[WHAT NEEDS TO BE DONE] Skipping any pictures, repeat exactly and only the lines from the one that holds "[0:06.30-0:07.20]" to the last line of the material, both included.

-.-.-

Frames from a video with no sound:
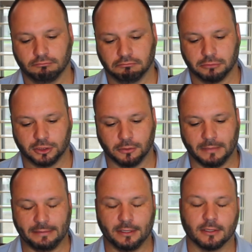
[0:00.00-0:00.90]
So
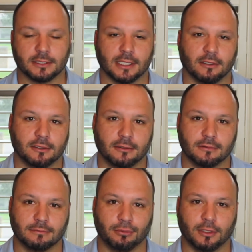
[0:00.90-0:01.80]
maybe the seller
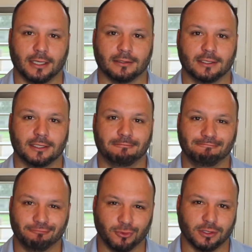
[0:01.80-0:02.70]
put it out there
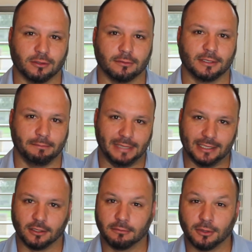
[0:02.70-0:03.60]
with a little bit of meat
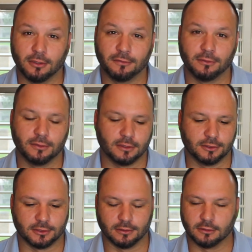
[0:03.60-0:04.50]
on the bone, if you will,
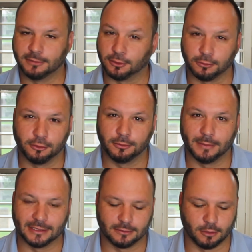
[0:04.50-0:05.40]
just a little bit of room to
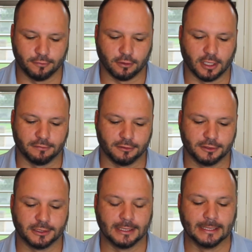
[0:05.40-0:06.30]
make some over
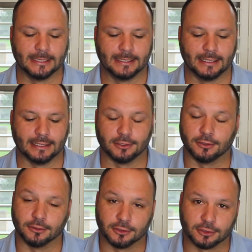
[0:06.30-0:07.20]
offers. It's a
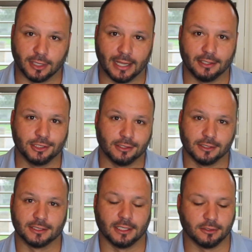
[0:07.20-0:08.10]
good strategy on the
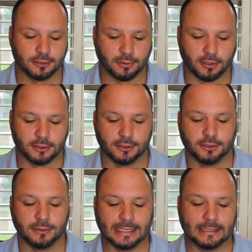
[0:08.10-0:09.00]
seller's part to
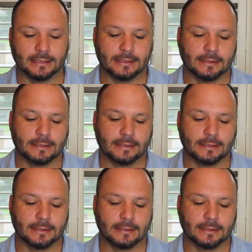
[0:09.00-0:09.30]
do that.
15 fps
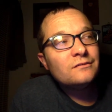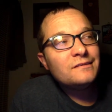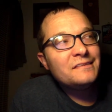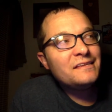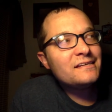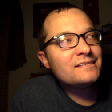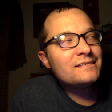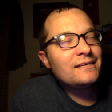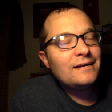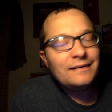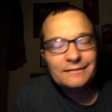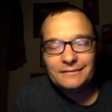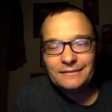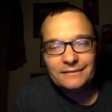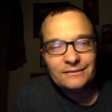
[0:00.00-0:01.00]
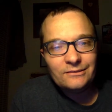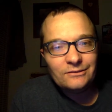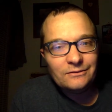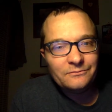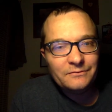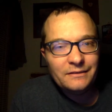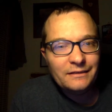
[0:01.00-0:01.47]
this ideal
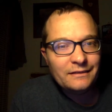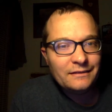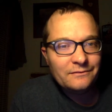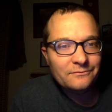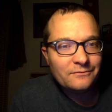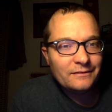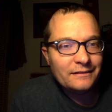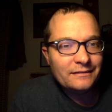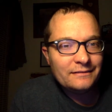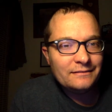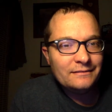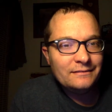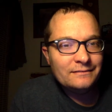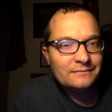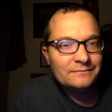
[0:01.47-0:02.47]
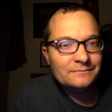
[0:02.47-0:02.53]
of getting rid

-.-.-

[ANSWER SPACE]
[0:06.30-0:07.20]
offers. It's a
[0:07.20-0:08.10]
good strategy on the
[0:08.10-0:09.00]
seller's part to
[0:09.00-0:09.30]
do that.
15 fps
[0:00.00-0:01.00]
[0:01.00-0:01.47]
this ideal
[0:01.47-0:02.47]
[0:02.47-0:02.53]
of getting rid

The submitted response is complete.